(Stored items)
________________

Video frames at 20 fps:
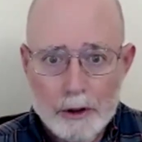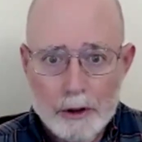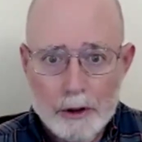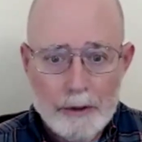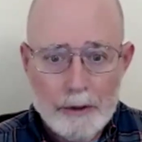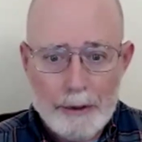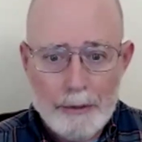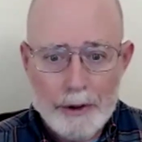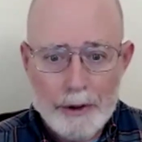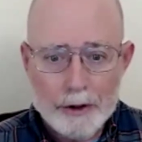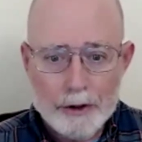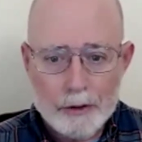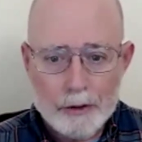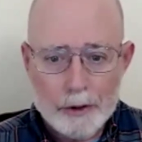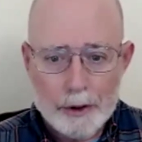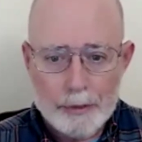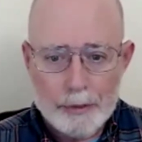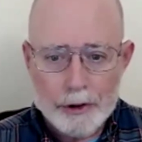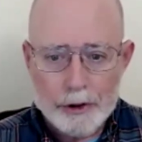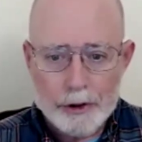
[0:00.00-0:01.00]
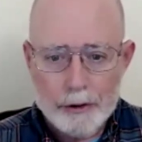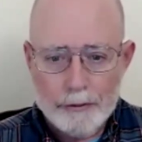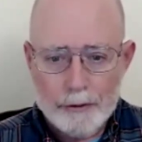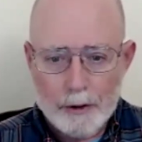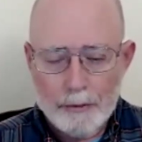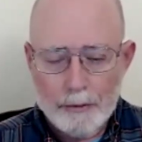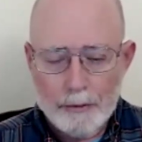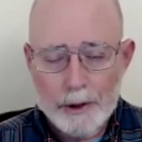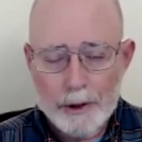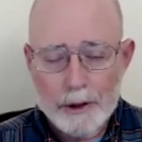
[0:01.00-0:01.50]
or it may be a scripture
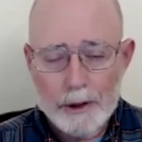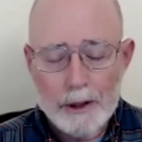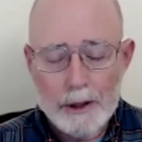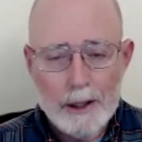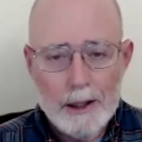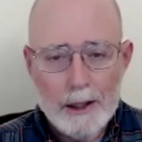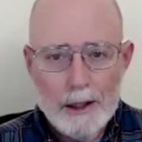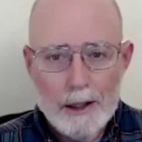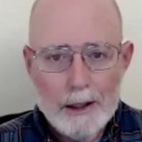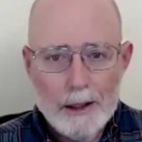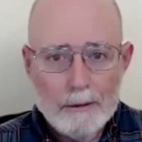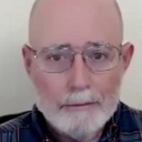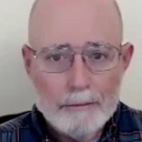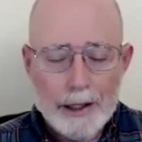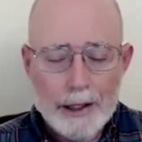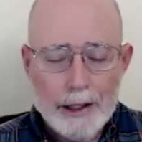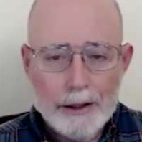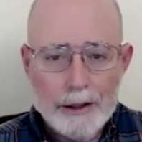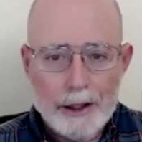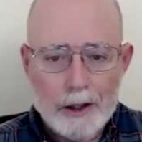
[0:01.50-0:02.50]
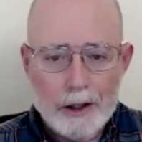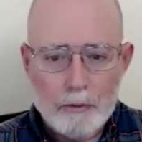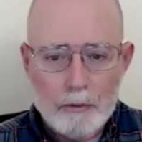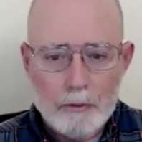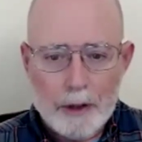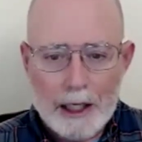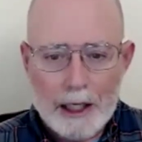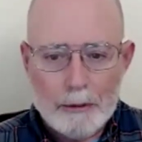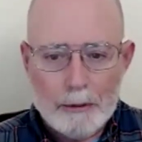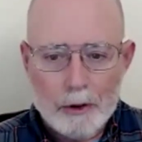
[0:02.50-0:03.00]
from in my case,
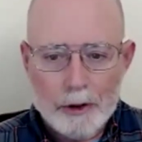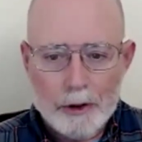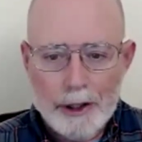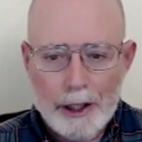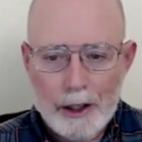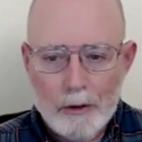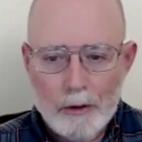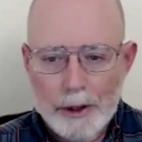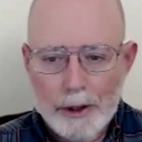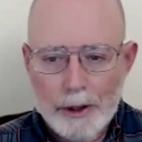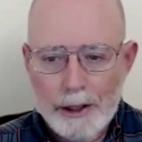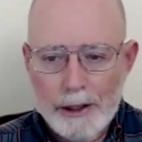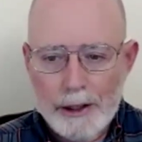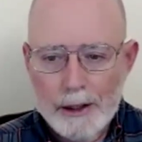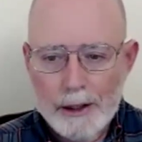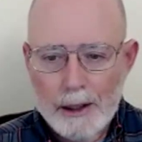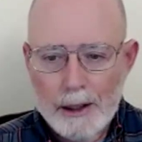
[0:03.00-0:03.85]
Bible Gateway.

________________

• WORK TASK
Strip out the pictures and quote the remaining data word for word.

• OUTPUT BELOW
Video frames at 20 fps:
[0:00.00-0:01.00]
[0:01.00-0:01.50]
or it may be a scripture
[0:01.50-0:02.50]
[0:02.50-0:03.00]
from in my case,
[0:03.00-0:03.85]
Bible Gateway.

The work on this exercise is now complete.